Em função da pelagem, rala em algumas áreas (especialmente as articulações), as capivaras são sujeitas a insolações. É necessário providenciar um cantinho à sombra e, se possível, uma poça de lama, onde elas possam se refrescar e nutrir a pele.
As grandonas sabem demonstrar afeto e conseguem aprender alguns truques básicos. Você pode ensiná-las a pedir comida, sentar-se, deitar-se, etc. Com as vocalizações, elas podem indicar satisfação, alerta e submissão, por exemplo. Basta que você aprenda o idioma delas.
O estado de conservação
De acordo com a IUCN (sigla em inglês para União Internacional para Conservação da Natureza), a capivara não é um animal ameaçado pela ação do homem.
Ela está classificada na categoria LC — “least concern”, ou pouco preocupante. Por enquanto, a capivara está segura.

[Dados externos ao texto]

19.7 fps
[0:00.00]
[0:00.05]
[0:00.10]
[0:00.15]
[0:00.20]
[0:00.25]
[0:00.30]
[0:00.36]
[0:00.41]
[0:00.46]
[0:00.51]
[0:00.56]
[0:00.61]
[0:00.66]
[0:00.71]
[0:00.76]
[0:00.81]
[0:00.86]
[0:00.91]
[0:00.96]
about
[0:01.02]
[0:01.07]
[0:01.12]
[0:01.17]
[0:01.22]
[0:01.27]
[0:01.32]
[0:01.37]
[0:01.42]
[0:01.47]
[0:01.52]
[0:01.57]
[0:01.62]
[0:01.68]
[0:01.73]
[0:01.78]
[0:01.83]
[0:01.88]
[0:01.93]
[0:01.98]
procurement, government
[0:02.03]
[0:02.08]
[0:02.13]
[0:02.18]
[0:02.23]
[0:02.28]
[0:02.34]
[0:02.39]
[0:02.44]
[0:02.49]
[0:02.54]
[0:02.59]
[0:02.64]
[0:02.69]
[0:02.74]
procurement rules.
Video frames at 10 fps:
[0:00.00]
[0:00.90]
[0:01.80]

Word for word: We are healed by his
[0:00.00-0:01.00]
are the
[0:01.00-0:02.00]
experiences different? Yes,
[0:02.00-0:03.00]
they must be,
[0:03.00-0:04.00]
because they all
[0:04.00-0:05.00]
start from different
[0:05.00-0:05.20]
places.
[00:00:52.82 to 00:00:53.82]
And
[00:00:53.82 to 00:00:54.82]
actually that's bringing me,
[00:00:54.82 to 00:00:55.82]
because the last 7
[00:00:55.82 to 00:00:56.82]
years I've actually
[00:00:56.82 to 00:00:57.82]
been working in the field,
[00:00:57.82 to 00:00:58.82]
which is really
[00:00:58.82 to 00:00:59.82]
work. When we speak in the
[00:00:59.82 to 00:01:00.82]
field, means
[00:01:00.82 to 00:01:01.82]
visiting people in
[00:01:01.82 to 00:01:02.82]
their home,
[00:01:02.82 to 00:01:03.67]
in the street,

No Brasil, o maior risco para a espécie se encontra no desmatamento, para aberturas de novas áreas para a agropecuária, e no represamento de água em açudes, que reduz as áreas alagadas. No entanto, em algumas regiões, o mato baixo mantido para o gado (sem grandes arbustos e árvores) provocou um aumento da população das grandonas.
A caça é a maior preocupação, mas já existem criações de capivaras para abate. Os produtos mais procurados são o couro, considerado de alta qualidade (para a produção de jaquetas, luvas e cintos, bem como de selas e rédeas para cavalos), e o óleo (a gordura derretida do animal), usado para o combate de doenças respiratórias e do reumatismo.
A carne de capivara não é apreciadas em todos os lugares, uma vez que o cozimento exala cheiro forte e a ingestão com a gordura é de difícil digestão e pode provocar alergias de pele em indivíduos suscetíveis. Mesmo assim, é consumida seca na Venezuela e em forma de linguiças na Argentina.